Director: Terence Young
Cast: Sean Connery, Joseph Wiseman, Jack Lord, Ursula Andress
Have I Seen it Before: I’ve seen them all before, let’s get that out of the way right now.
Did I Like It: It’s got some fascinating embryonic charms going for it. Ultimately it’s early Connery, so there’s plenty to like.
Man alive, the opening sequence to this, the first James Bond film, is disconcertingly weird. That isn’t necessarily a bad thing, just hard to ignore. In fact, it is sort of thrilling in a way, as it is clear the once and future EON Productions isn’t yet churning out a product with a winning formula, but actually trying to make a film. This phenomenon will come up a lot in the first several Connery-led pictures.
There are very few things that indeed come fully formed in this initial outing. Q-branch and their wonderful toys are nary heard from, there is no pre-title action set piece , and the gun-barrel shot is truncated and sounds like a flying saucer landed (both a byproduct of the aforementioned embryonic title sequence), and Bond (Connery) is—by his own standards—nearly eligible to join the priesthood.
What is arrived in its full form is Connery’s Bond. With just the right menace of masculine confidence, wry charm, and the lethal edge in which Roger Moore remained supremely disinterested, Connery owns the role from his first scene. Indeed, that first sequence with Bond and Sylvia Trench (Eunice Gayson*) trading barbs during a round of baccarat may be one of the more prototypical Bond scenes in the canon.
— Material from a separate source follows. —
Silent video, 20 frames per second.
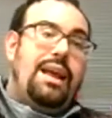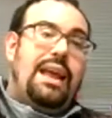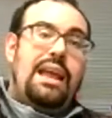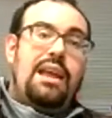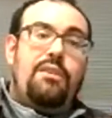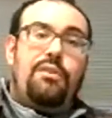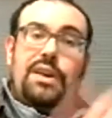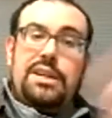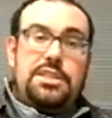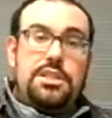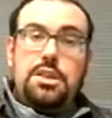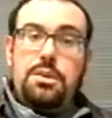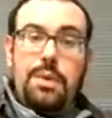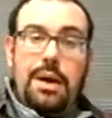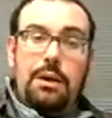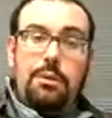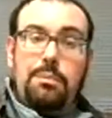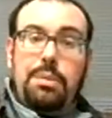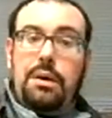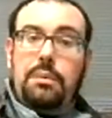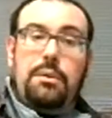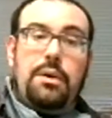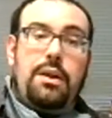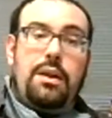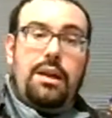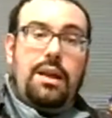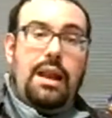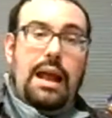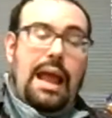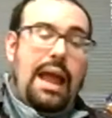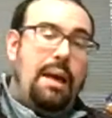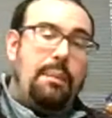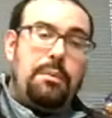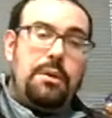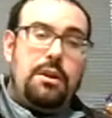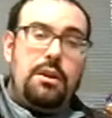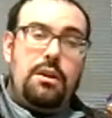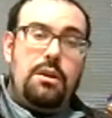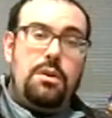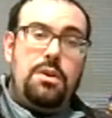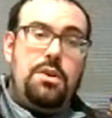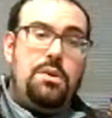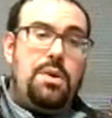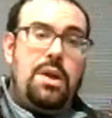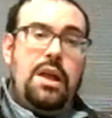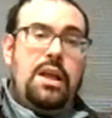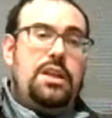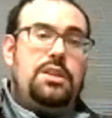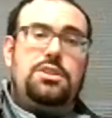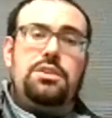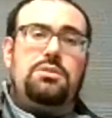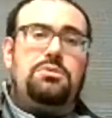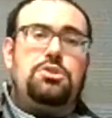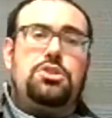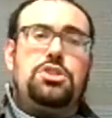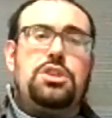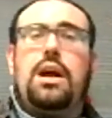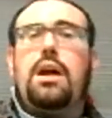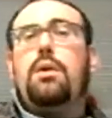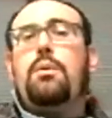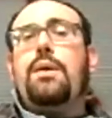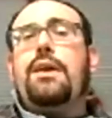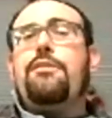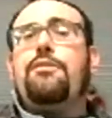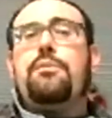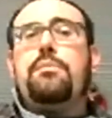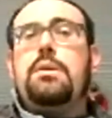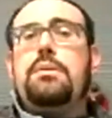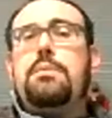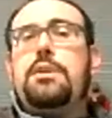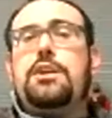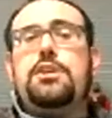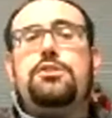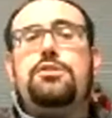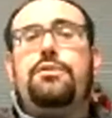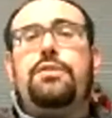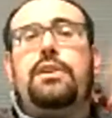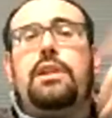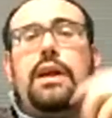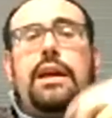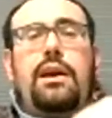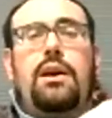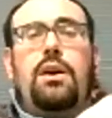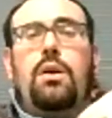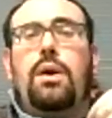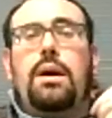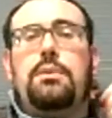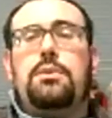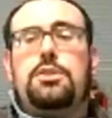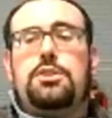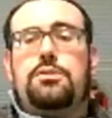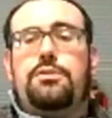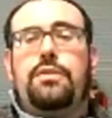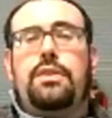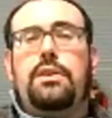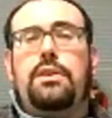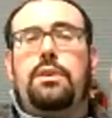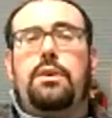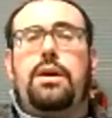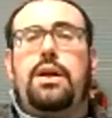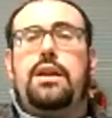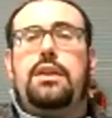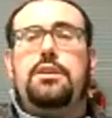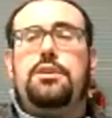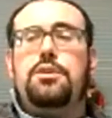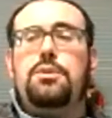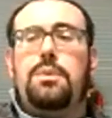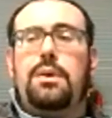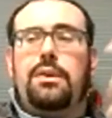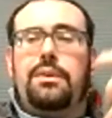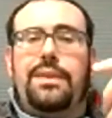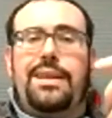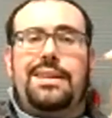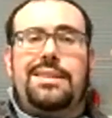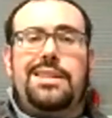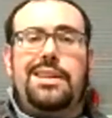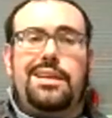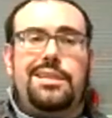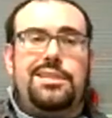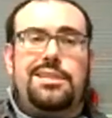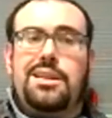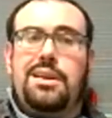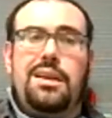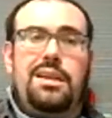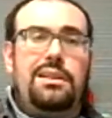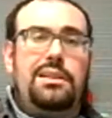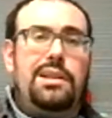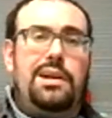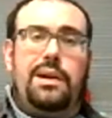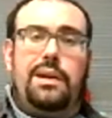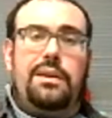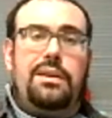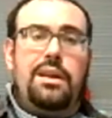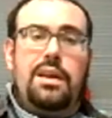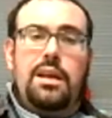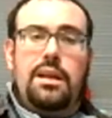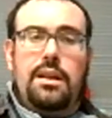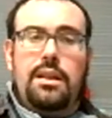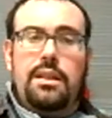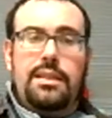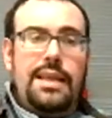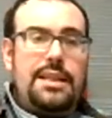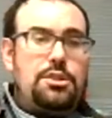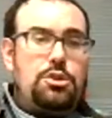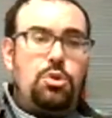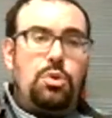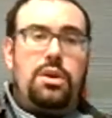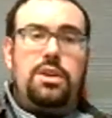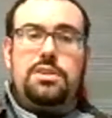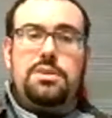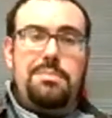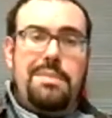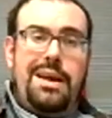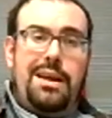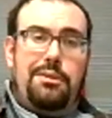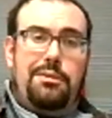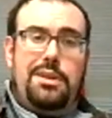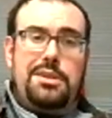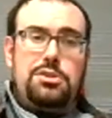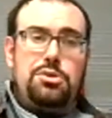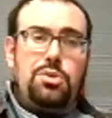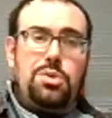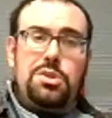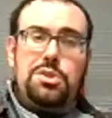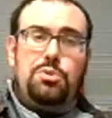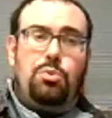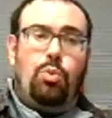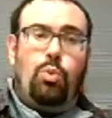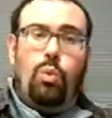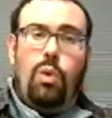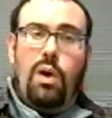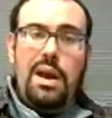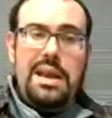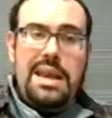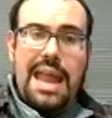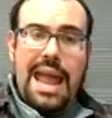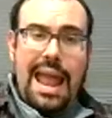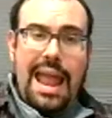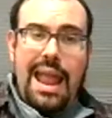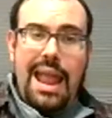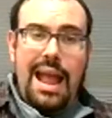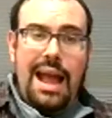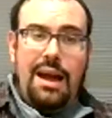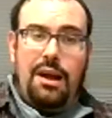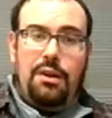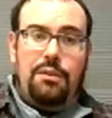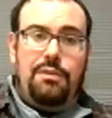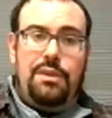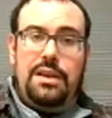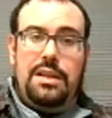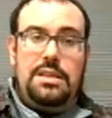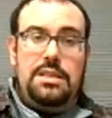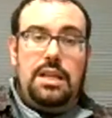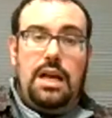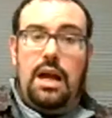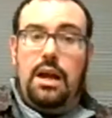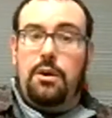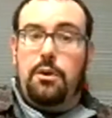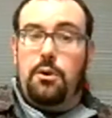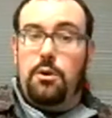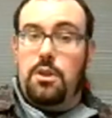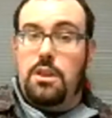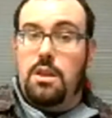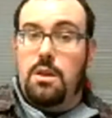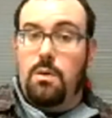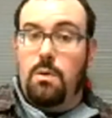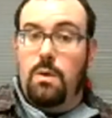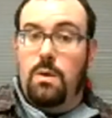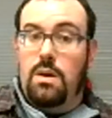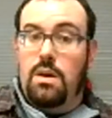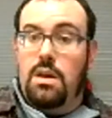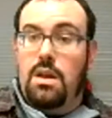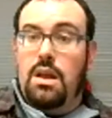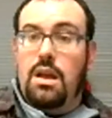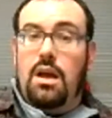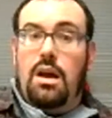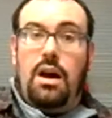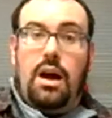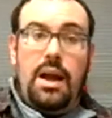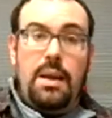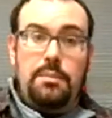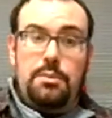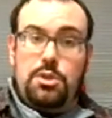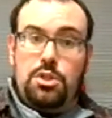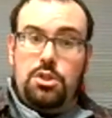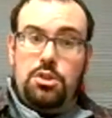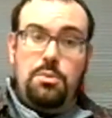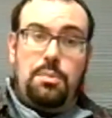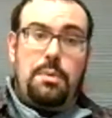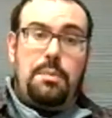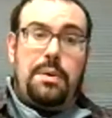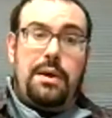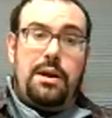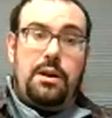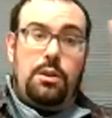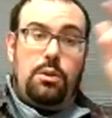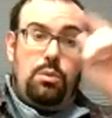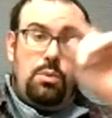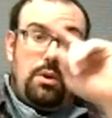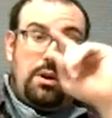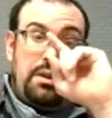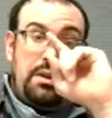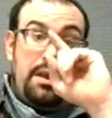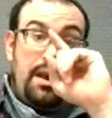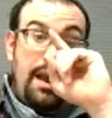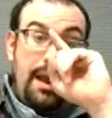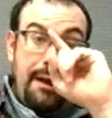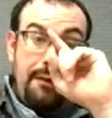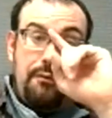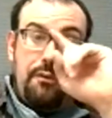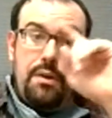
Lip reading: if I see you out in public and I happen to know you, don't shy away from me because you feel like, oh, I was a failure. I didn't do well on that test. Look, that score doesn't matter. That score is one day out of an entire year. I'm super proud of the work that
Legend (and DVD behind-the-scenes featurettes) have it that the scene from From Russia With Love (1963) where Bond first meets Tatiana Romanova (Daniela Bianchi) is what is used to audition new Bonds before white smoke seeps out of the chimney at EON Productions, but I really think this scene is the much more important test.
The plot is sort of perfunctory, coming together and resolving itself with a simplicity that just isn’t found in some of the later entries. That isn’t much a criticism, though, as I am no baffled by how supremely bored I found myself during the final stretches of the later entries during the tenure of Roger Moore or Pierce Bronsan.
Also, is Felix Leiter (Jack Lord) wearing women’s sunglasses in this movie? Man the sixties were wild, weren’t they?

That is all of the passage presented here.